▶ _Exercise aim_
Set every record down verbatim and omit the pictures.

● ● ● ● ● ● ●

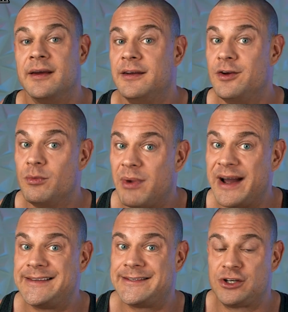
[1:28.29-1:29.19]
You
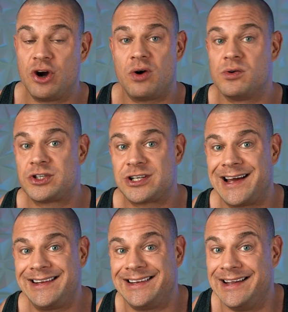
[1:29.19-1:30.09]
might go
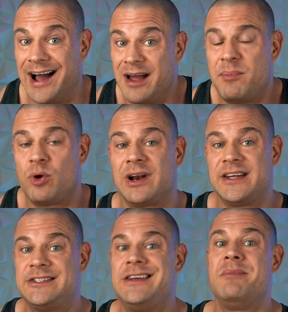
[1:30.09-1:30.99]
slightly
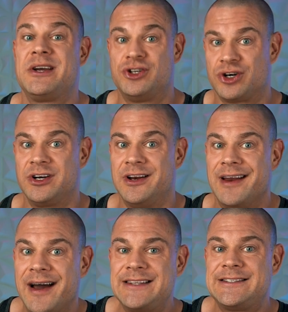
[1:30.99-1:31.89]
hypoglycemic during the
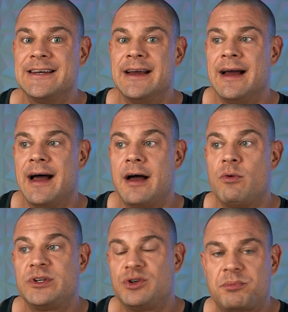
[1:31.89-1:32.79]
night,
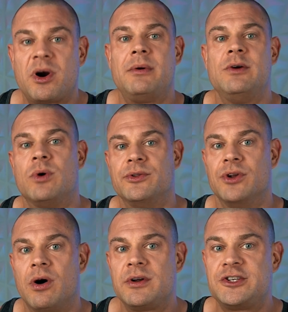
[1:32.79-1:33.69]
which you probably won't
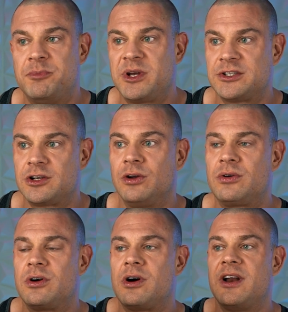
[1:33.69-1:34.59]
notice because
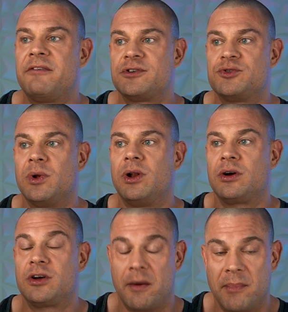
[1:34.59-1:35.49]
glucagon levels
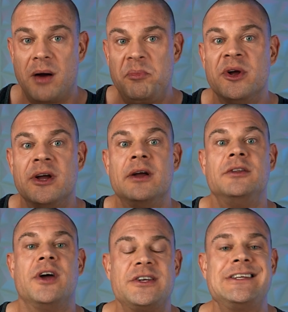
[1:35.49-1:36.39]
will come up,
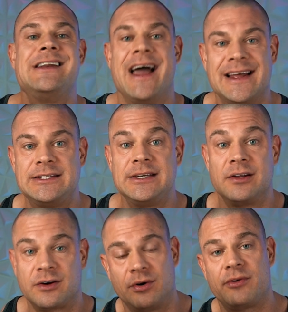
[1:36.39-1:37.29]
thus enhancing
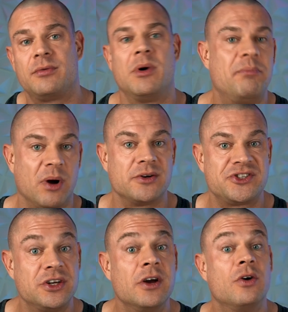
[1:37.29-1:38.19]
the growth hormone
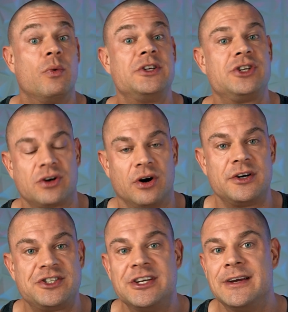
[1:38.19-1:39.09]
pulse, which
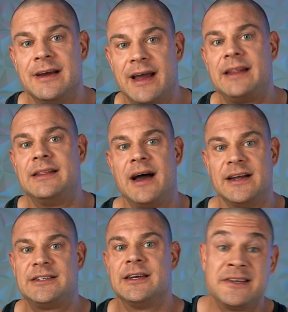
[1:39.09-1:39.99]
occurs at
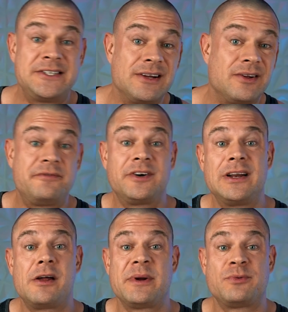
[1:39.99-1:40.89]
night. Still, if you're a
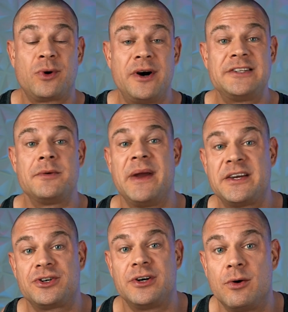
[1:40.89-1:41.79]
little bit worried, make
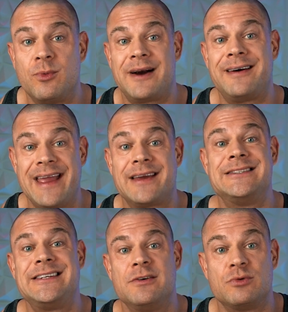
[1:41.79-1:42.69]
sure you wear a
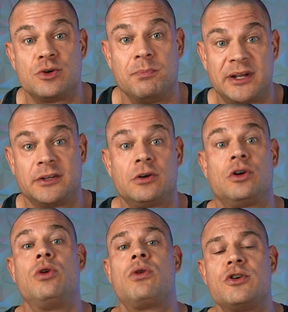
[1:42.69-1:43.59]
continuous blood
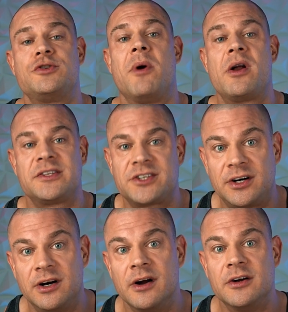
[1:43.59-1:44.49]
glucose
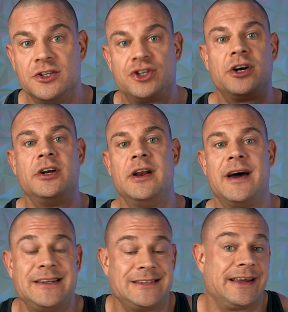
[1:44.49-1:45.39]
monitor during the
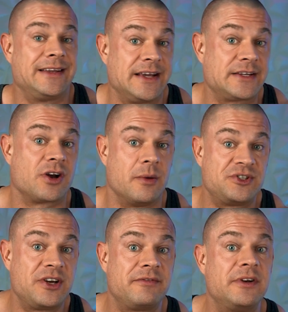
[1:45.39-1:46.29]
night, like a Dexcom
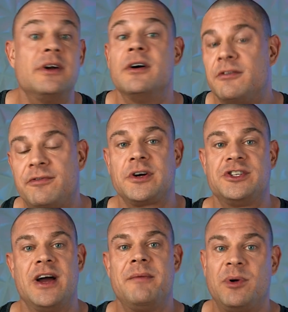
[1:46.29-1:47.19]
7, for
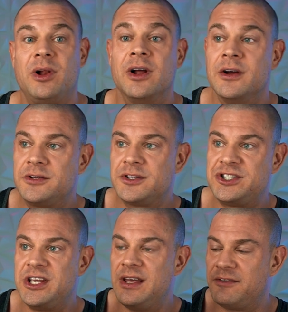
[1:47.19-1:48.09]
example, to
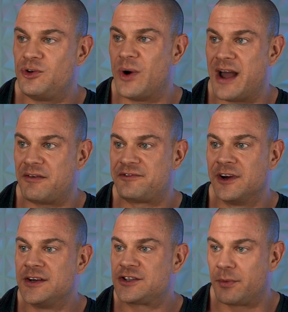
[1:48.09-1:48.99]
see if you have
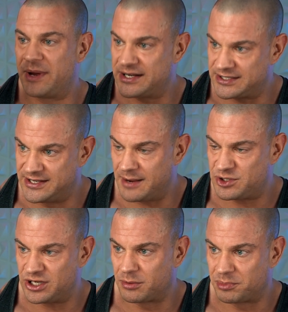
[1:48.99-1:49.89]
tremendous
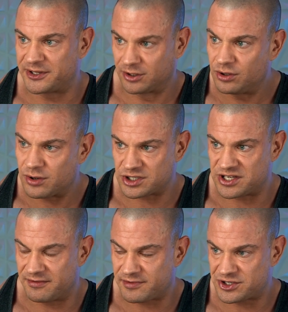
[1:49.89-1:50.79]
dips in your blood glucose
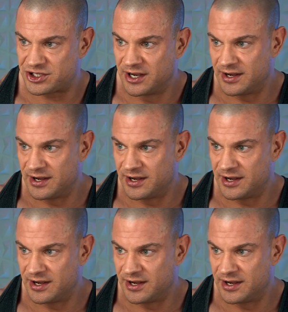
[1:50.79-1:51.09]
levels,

● ● ● ● ● ● ●

▶ _Worked solution_
[1:28.29-1:29.19]
You
[1:29.19-1:30.09]
might go
[1:30.09-1:30.99]
slightly
[1:30.99-1:31.89]
hypoglycemic during the
[1:31.89-1:32.79]
night,
[1:32.79-1:33.69]
which you probably won't
[1:33.69-1:34.59]
notice because
[1:34.59-1:35.49]
glucagon levels
[1:35.49-1:36.39]
will come up,
[1:36.39-1:37.29]
thus enhancing
[1:37.29-1:38.19]
the growth hormone
[1:38.19-1:39.09]
pulse, which
[1:39.09-1:39.99]
occurs at
[1:39.99-1:40.89]
night. Still, if you're a
[1:40.89-1:41.79]
little bit worried, make
[1:41.79-1:42.69]
sure you wear a
[1:42.69-1:43.59]
continuous blood
[1:43.59-1:44.49]
glucose
[1:44.49-1:45.39]
monitor during the
[1:45.39-1:46.29]
night, like a Dexcom
[1:46.29-1:47.19]
7, for
[1:47.19-1:48.09]
example, to
[1:48.09-1:48.99]
see if you have
[1:48.99-1:49.89]
tremendous
[1:49.89-1:50.79]
dips in your blood glucose
[1:50.79-1:51.09]
levels,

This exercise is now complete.